Alongside this, the first comprehensive review of the National Employment Standards (NES) since the Fair Work Act commenced in 2009 is underway. It could result in changes to leave entitlements, maximum hours, redundancy rules and flexible working arrangements. Potential changes include the removal of the small-business redundancy exemption and adjustments for job losses caused by technological change.
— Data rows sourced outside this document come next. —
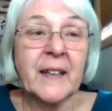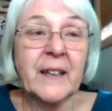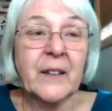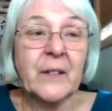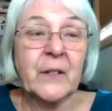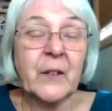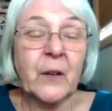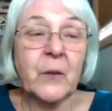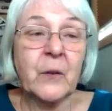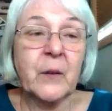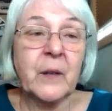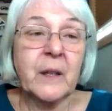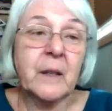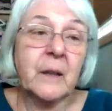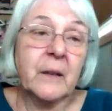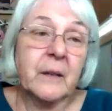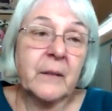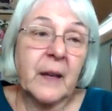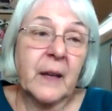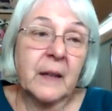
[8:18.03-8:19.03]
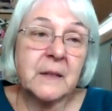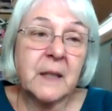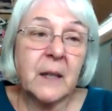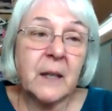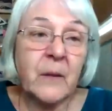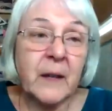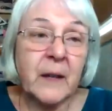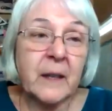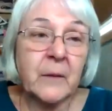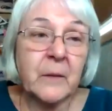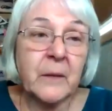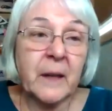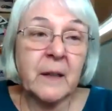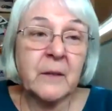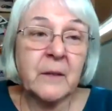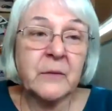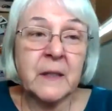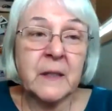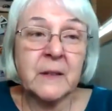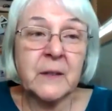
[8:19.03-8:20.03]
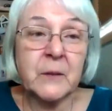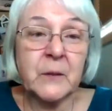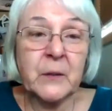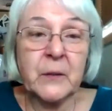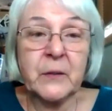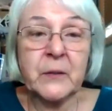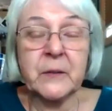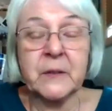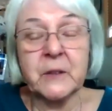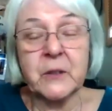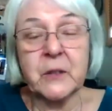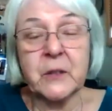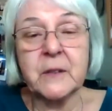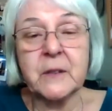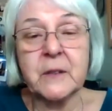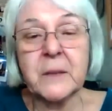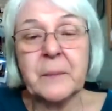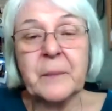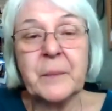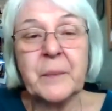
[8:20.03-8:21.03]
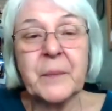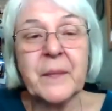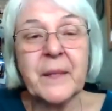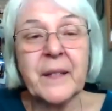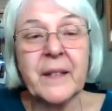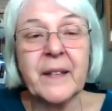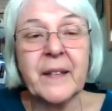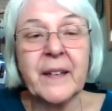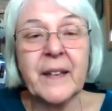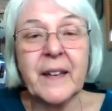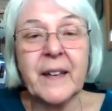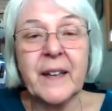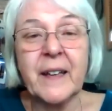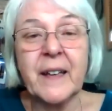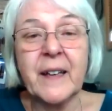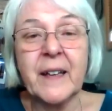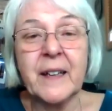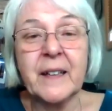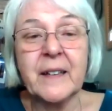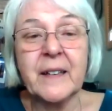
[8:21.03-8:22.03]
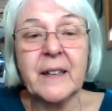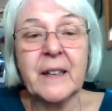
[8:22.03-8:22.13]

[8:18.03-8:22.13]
So here, that's how I arrived in the Lutheran church. And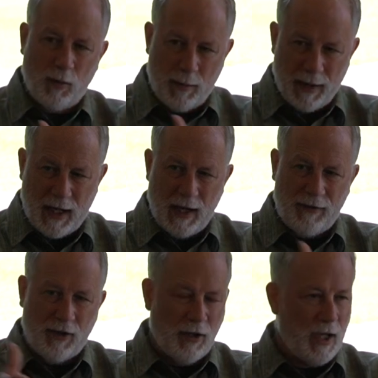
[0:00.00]
where my
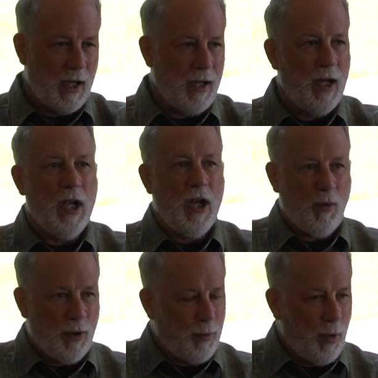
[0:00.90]
gifts are aligned
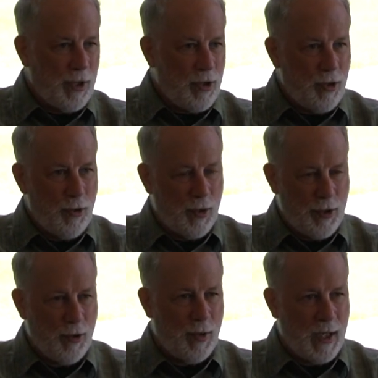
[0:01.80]
with what you are
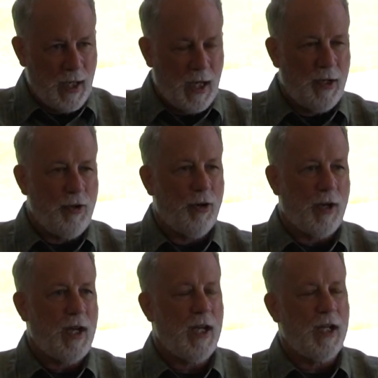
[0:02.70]
doing in your
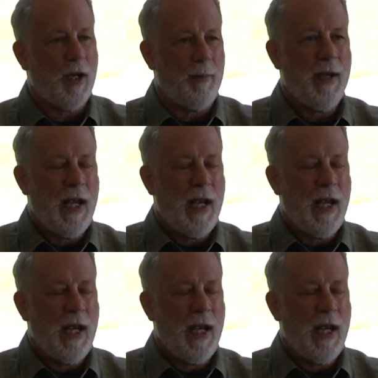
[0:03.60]
kingdom?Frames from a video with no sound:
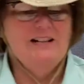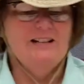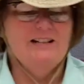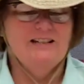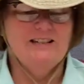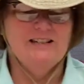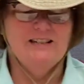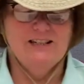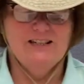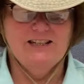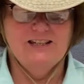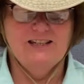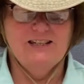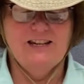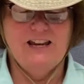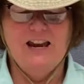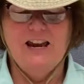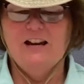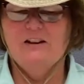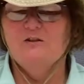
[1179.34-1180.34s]
Is this
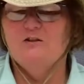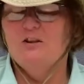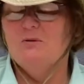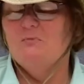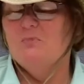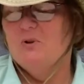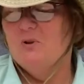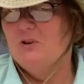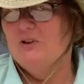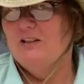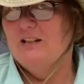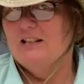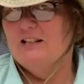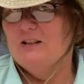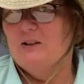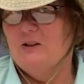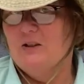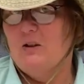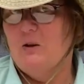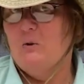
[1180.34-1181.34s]
the angry bird that's
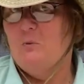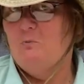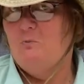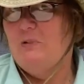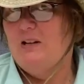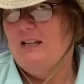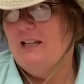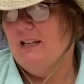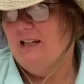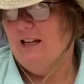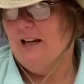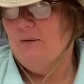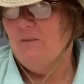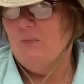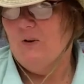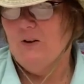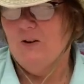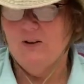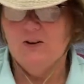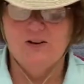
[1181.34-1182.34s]
going to go beating
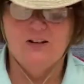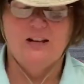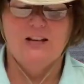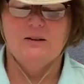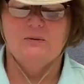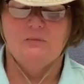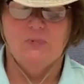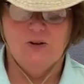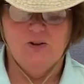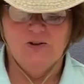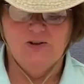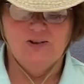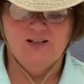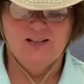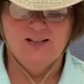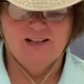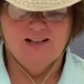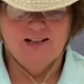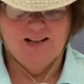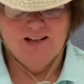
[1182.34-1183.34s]
up all the other
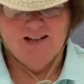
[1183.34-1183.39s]
birds?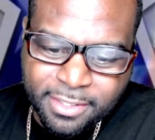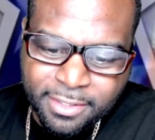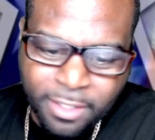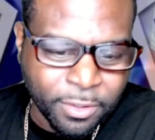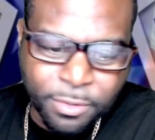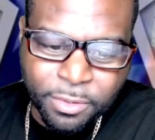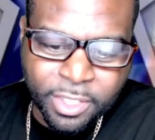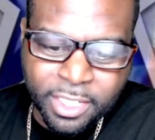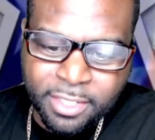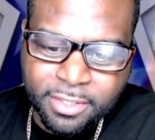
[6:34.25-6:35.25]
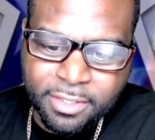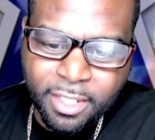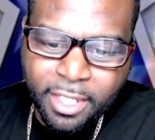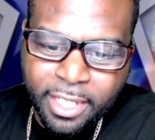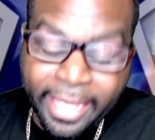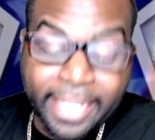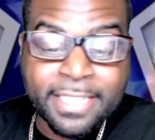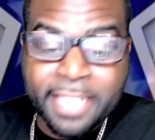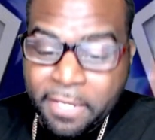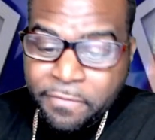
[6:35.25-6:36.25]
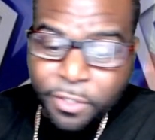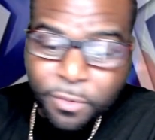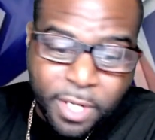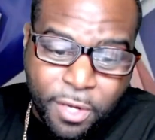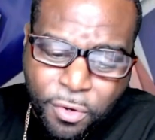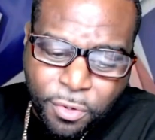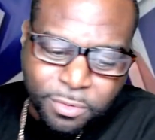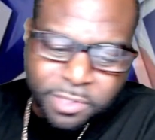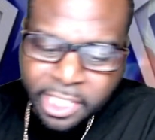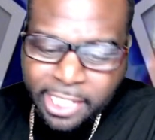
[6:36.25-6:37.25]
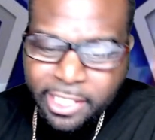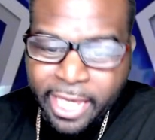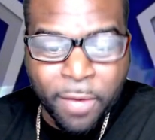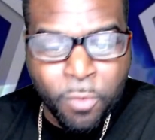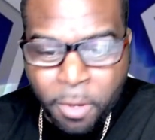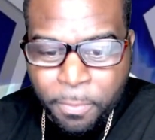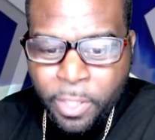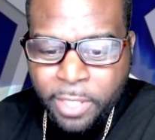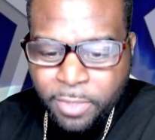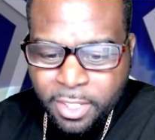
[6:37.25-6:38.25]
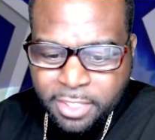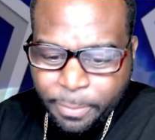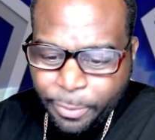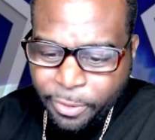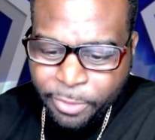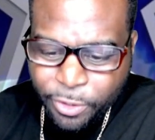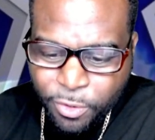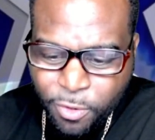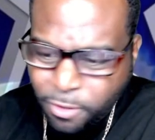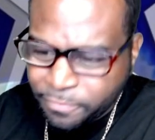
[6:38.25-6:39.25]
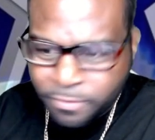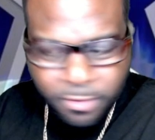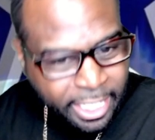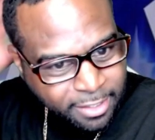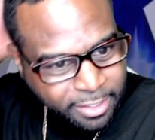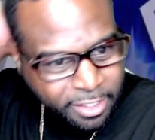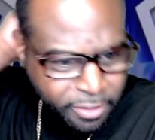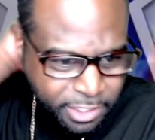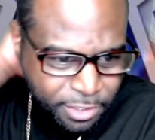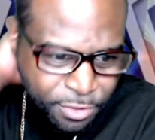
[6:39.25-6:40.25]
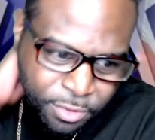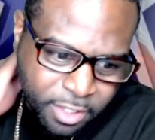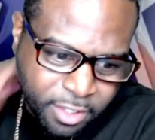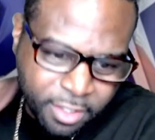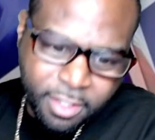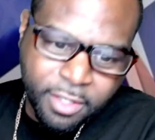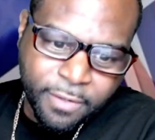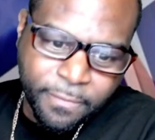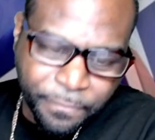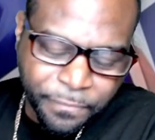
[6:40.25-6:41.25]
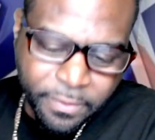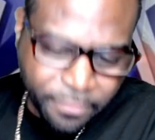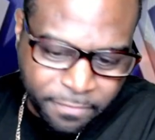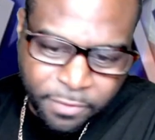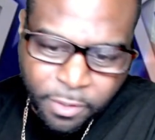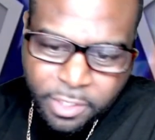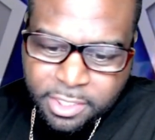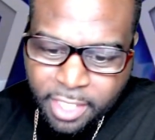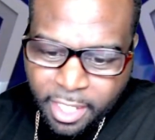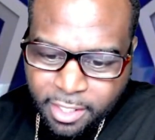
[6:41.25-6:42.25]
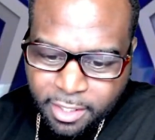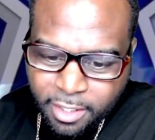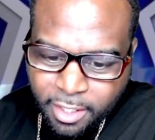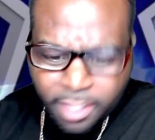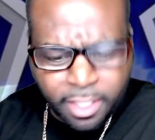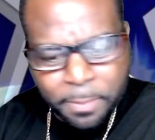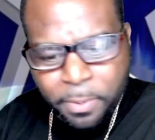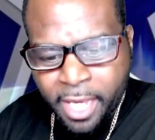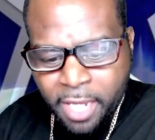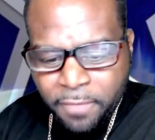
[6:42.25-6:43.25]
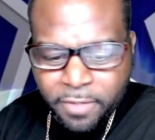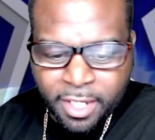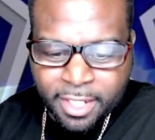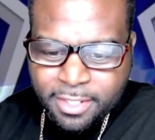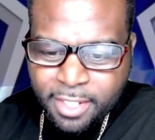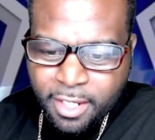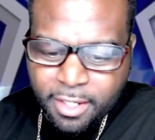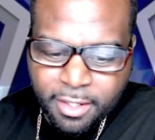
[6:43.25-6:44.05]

Don't know who that is. Xavier Rhodes. He at one point was a premier corner for like a year or two from Florida State. And he played for us, yeah.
For small businesses where a single absence represents 10% or more of the workforce, 26 weeks of parental leave presents a genuine resourcing challenge. Many small employers still don't have formal parental leave policies. The Fair Work Commission has found that failing to consult with an employee on parental leave during restructuring can constitute unfair dismissal.
Use this checklist to assess where your organisation stands across each risk area. Score each item as compliant, in progress or not started.
There's a tempting narrative that compliance is about avoiding penalties. And yes, the penalty regime in 2026 is more punitive than it's ever been: criminal prosecution for wage theft, escalating SGC penalties under Payday Super, AHRC inquiries without consent, OAIC fines reaching $50 million.
But the cost of getting compliance wrong is measured in the trust of the people who work for you. Every one of these 10 risks – from psychosocial safety to the right to disconnect, from award interpretation to gender equality targets – exists because Australian law has decided that the way people are treated at work matters enough to enforce.
The compliance infrastructure you build now isn't just protection. It's the foundation of the employer you actually want to be.